私にもホークアイがあればいいのにって思う時がある。だってホークアイがあれば、授業中でも後ろの席の高尾くんの様子が分かるから。そう考えるのは私が高尾くんに恋してるからだろう。

どうすれば高尾くんともっと仲良くなれるのだろうか。バスケ部のマネージャーも考えてみたが、意外とハードで私じゃ足手まといになると判断した。やってみたいけれど、みんなの邪魔をしてまではやりたくない。自分勝手は嫌いだ。

今は数学の授業中。ちらりと後ろを見やると、ものの見事に爆睡。もう一つ後ろの緑間くんは真剣に授業を受けているみたいだった。流石、バスケが出来る成績優秀者は違う。

寝てるし…バレないよね。

私は少しだけ身体を後ろに向け、唇を動かした。


『好き』


もちろん声には出してない。ただの自己満足だ。見ると、緑間くんが少し驚いた顔をしている。どうやら見られていたみたい。私は咄嗟に人指し指を唇に当て、小さく「しー」と呟いた。緑間くんは溜め息を吐いている。お見苦しいところをお見せしました。

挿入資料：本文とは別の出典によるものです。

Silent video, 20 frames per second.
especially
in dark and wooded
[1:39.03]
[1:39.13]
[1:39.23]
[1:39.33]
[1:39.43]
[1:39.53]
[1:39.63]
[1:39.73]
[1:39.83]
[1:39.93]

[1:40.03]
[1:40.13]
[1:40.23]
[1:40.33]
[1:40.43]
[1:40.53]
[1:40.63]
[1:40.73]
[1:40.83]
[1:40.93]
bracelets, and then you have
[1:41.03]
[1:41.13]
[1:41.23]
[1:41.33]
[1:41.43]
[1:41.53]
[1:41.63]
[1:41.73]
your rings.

私は身体の向きを戻し、シャーペンを手にする。しかし、その瞬間背中に何かが触れた。


「っ」


思わず声が出そうになるが抑える。背中に触れたのは指だろう。高尾くんを挟んで緑間くんの指が届くはずはない。だから、これは高尾くんの指だ。生唾を飲み込んでしまう。というか、起きていたの? もしかして、さっきの告白、ホークアイで見てたりした?

シャーペンをぎゅっと握り、背中に意識を持っていく。何をする気かと思えば、高尾くんの指はするすると動く。まさか、字でも書く気? 私は更に集中する。


『お』


『れ』


『も』


おれも?

俺………も?


それが一瞬なんだか分からなくて、でも意味に気付いたらもっと意味が分からなくなった。

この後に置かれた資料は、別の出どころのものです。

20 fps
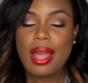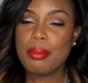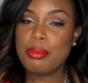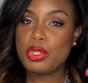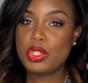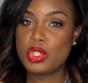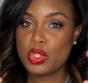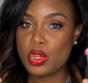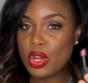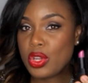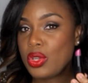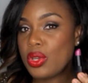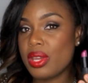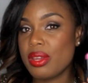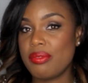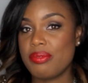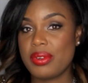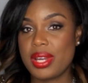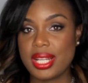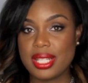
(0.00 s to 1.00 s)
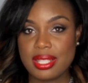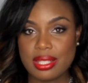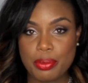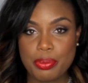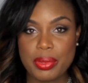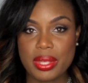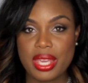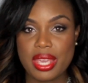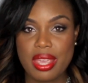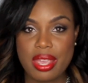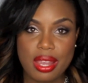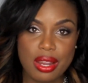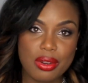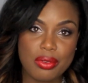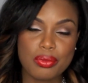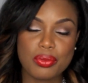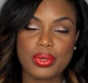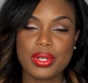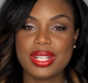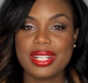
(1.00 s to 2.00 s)
I'm sure you can find something
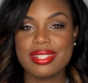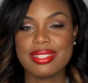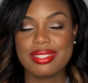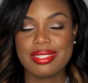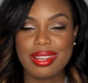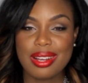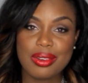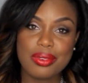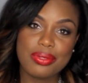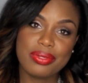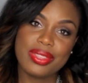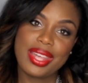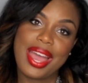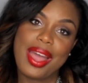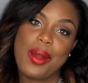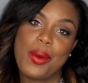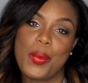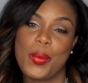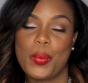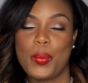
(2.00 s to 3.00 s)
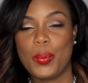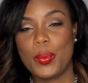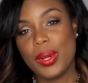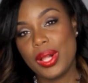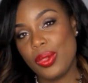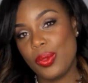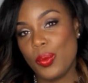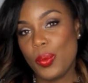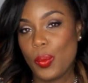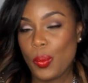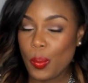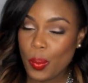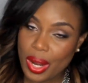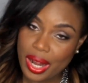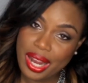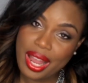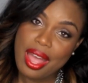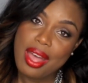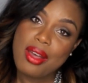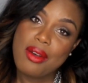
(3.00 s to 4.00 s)
here for yourself that will
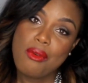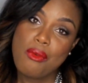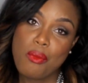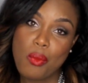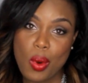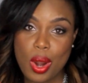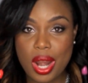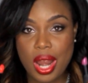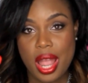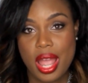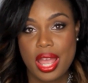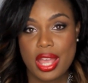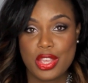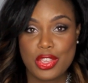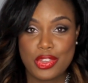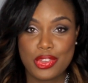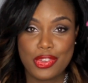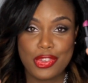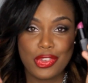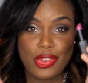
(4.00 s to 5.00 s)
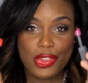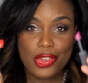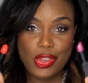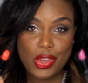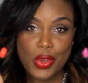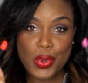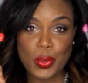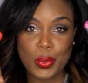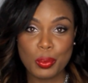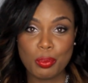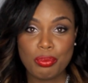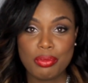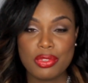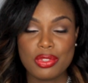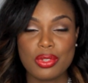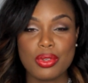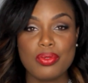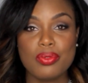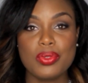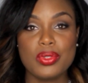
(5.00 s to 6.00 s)
work for you.
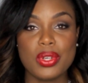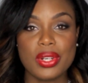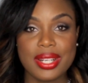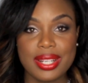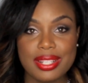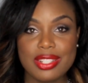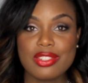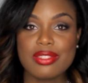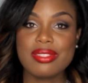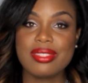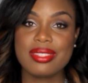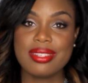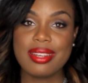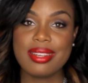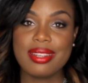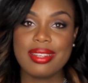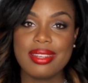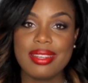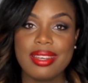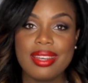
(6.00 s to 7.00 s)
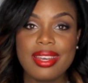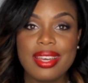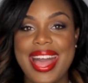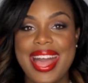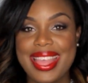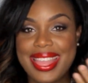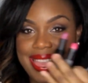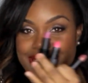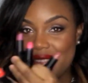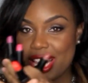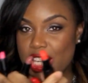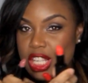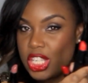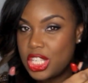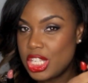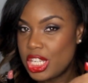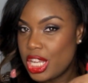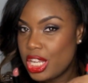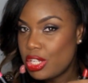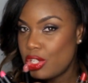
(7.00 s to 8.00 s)
So if you're interested, then
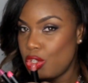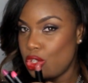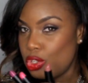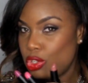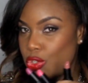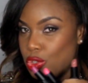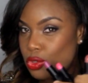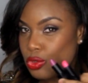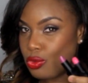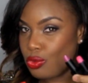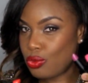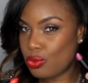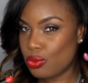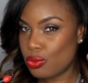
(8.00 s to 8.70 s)
stay tuned.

私が『好き』って口パクしていたのを高尾くんに見られていて、そしてその後に『俺も』……。これって、都合のいいように受け取っちゃえばいいだろうか!


『本当!?』


慌てて後ろを向き、口パクで言うと、今まで顔を伏せていた高尾くんが顔を上げた。にんまりと笑っている。不覚にもときめく。癒しの笑顔だ。


「本当。俺、名前ちゃん好きだよ」


小さな囁きと、満面の笑顔に撃ち抜かれる。今の気持ちを言い表すなら、少女漫画のヒロインになった気分だ。まさか、こんなことがあるなんて。口パクしてみるものだな。


「授業終わったら、好きってちゃんと言ってね!」


高尾くんは威力抜群のウインクをぶつけてきた。あえなく撃沈本当にありがとうございました。
頑張る! と既に頑張って頷き、私はもう集中出来ないであろう授業に戻る。ああ、黒板に書いてある言葉が全部高尾くんに見えてきた。末期だ。